BARRY LUBIN: What a pleasure. What an introduction I can't follow myself.
(SOUNDBITE OF LAUGHTER)
SIMON: How did Grandma come about?
LUBIN: Grandma was one of the many characters when I first started clowning that I tried. And the audience seemed to respond right away to it, possibly because most of the audience looked like grandma. I was in Venice, Florida with Ringling Brothers. And the effect was that this little old lady had accidentally left the stands and ended up on the hippodrome tracks. So I got a lot of attention for that.
SIMON: Either of your grandmothers implicated in this grandma?
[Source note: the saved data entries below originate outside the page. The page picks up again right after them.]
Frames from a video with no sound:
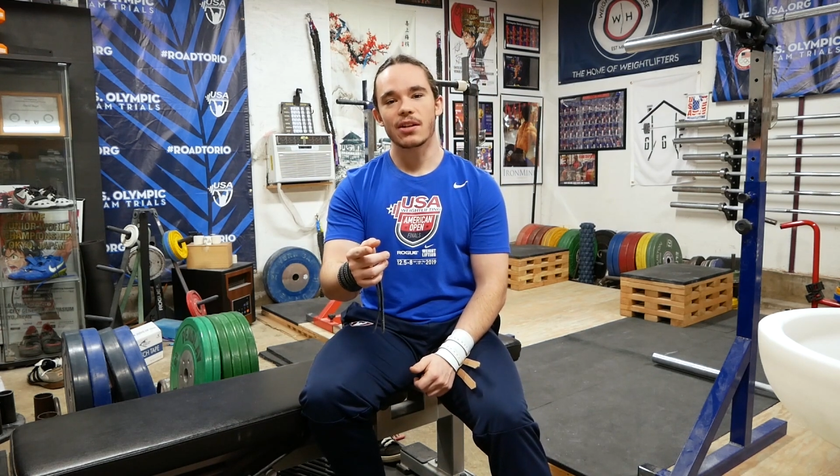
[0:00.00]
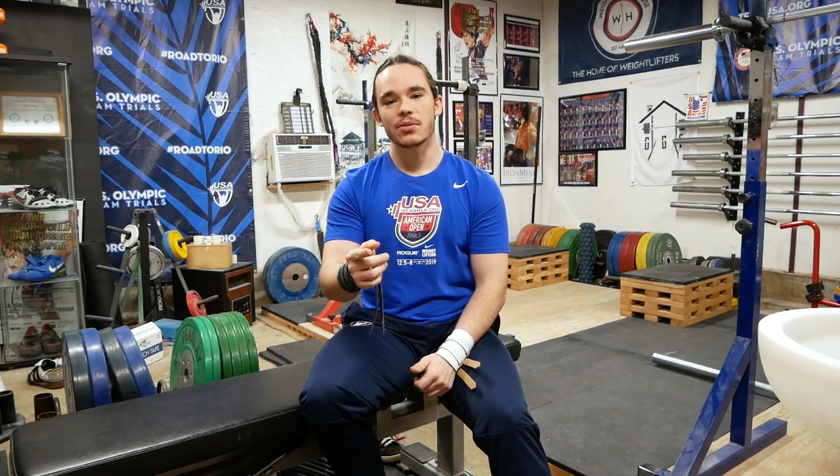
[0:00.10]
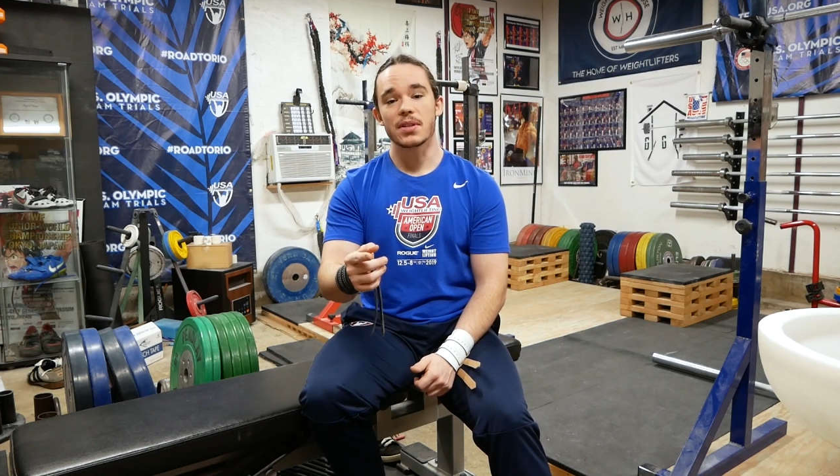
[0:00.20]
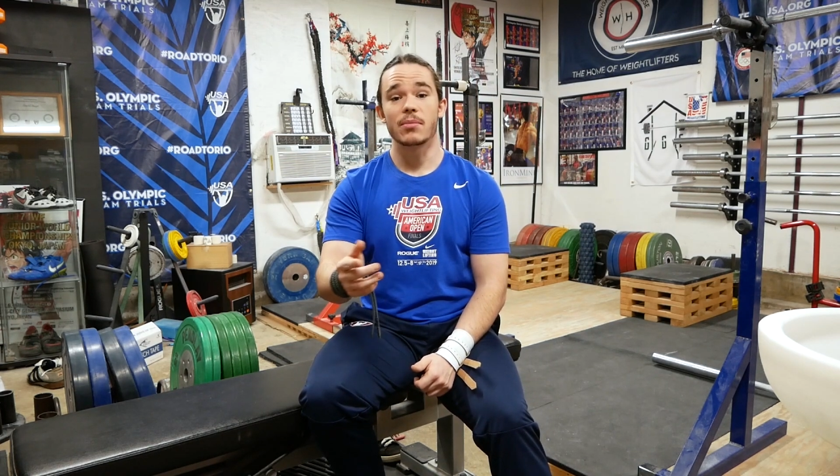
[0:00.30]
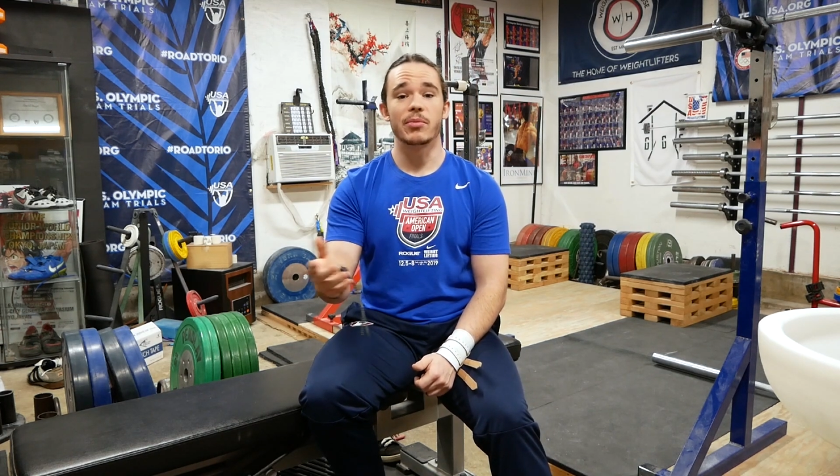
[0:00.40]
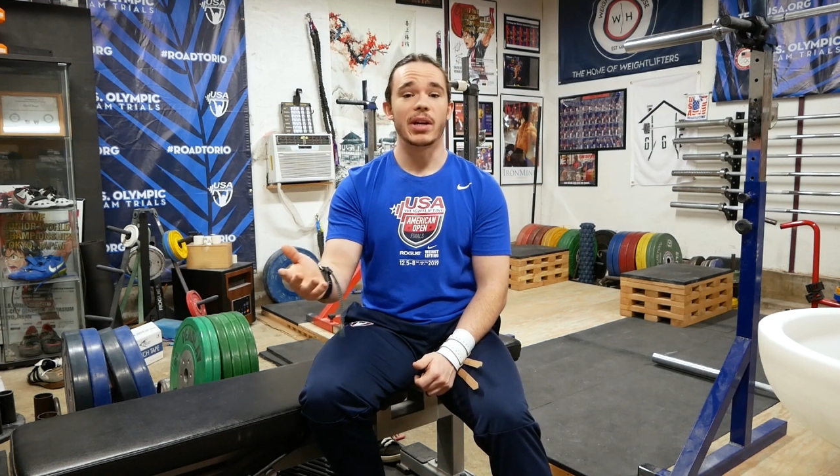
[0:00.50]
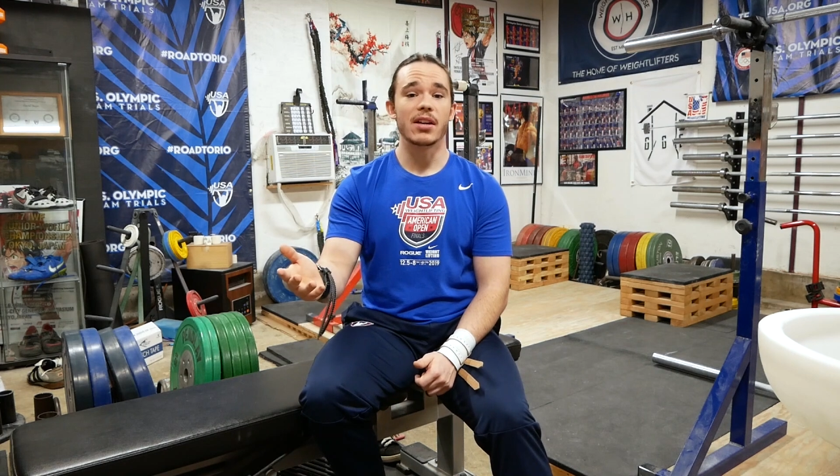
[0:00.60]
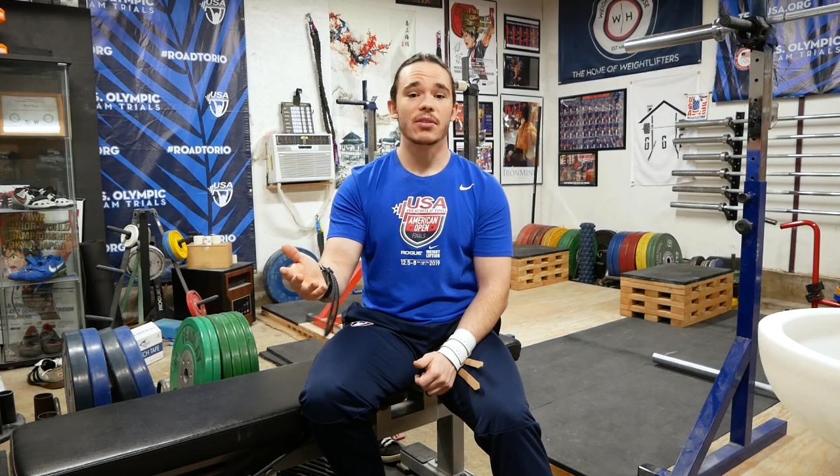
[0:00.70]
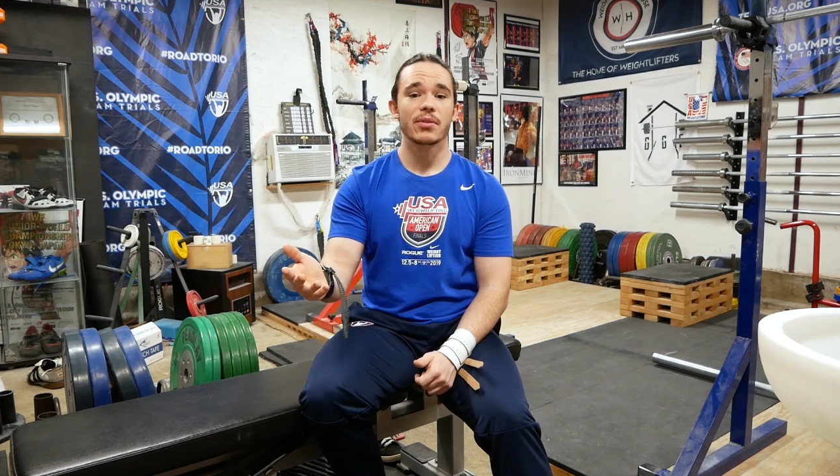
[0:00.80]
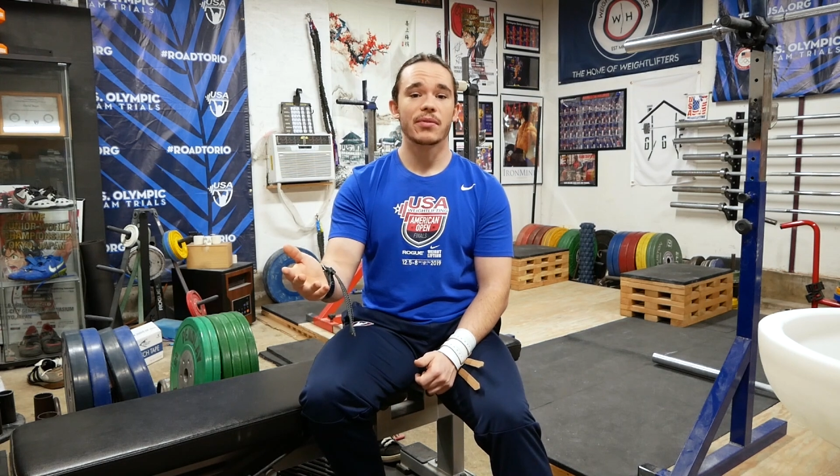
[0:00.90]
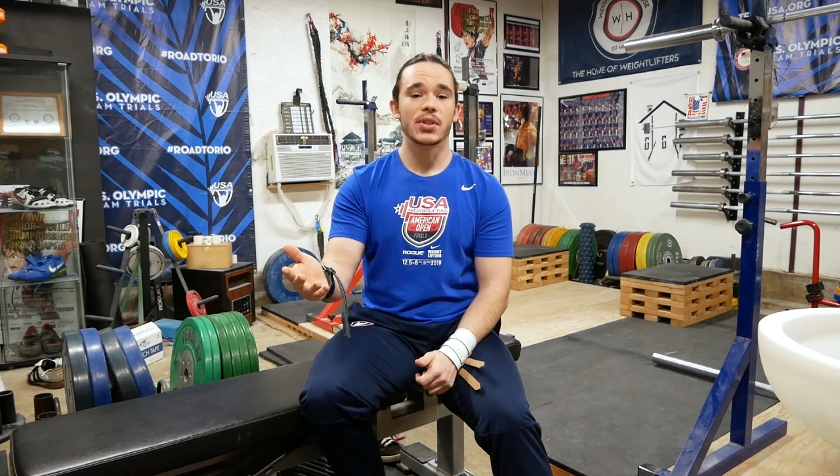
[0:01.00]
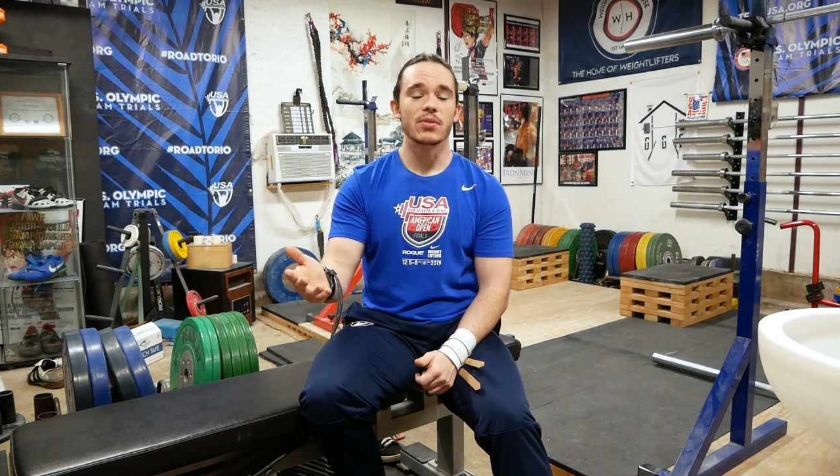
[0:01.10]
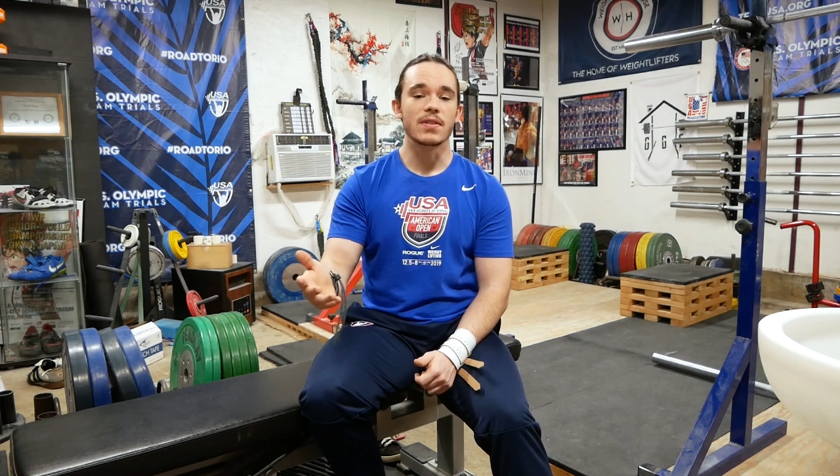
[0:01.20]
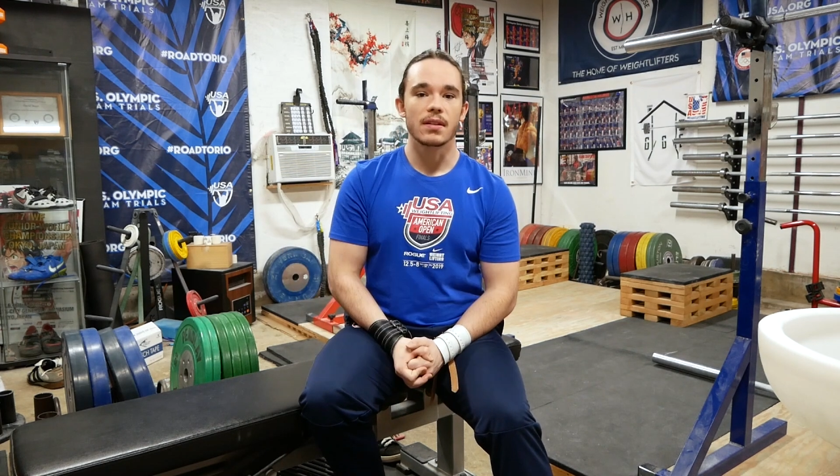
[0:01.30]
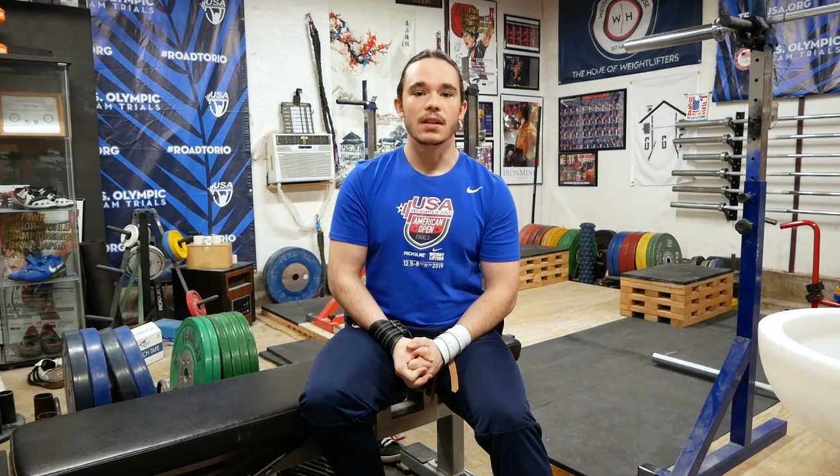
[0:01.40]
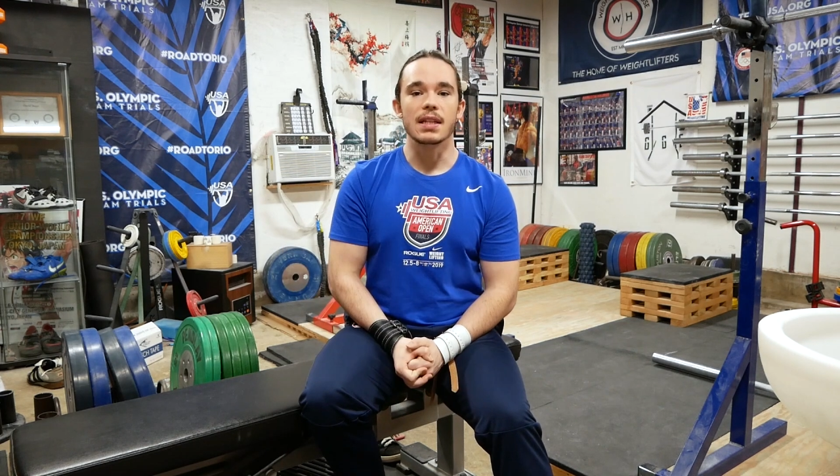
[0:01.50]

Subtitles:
out some of my other reviews?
LUBIN: Well, I would say this is a compilation of lots of senior citizens. I grew up in Atlantic City. And in the winters, and this is well before gambling, lots of senior citizens would walk up and down the boardwalk. And I love people watching, it's something that I've just always done. And it's a combination of the people that I've observed, as well as my own beloved grandmothers who I knew very well.
SIMON: How much of you is in there?
LUBIN: One of the wonderful things when I first started to clown, I was told it's really an inside job. It's not an acting job where I'm climbing into a role. It's about finding out who you are and bringing out the best or the better parts of your own personality.
Early in my career, I do remember trying to do what a normal senior citizen would do. And then I realized, really, I'm in the laugh business. So I would rather break out of the norm and use the element of surprise, and find a way to get a laugh that way.
SIMON: So, is there a surefire laugh?
LUBIN: You know, there are bits that I use quite a bit. I would say the head stand on the whoopee cushion...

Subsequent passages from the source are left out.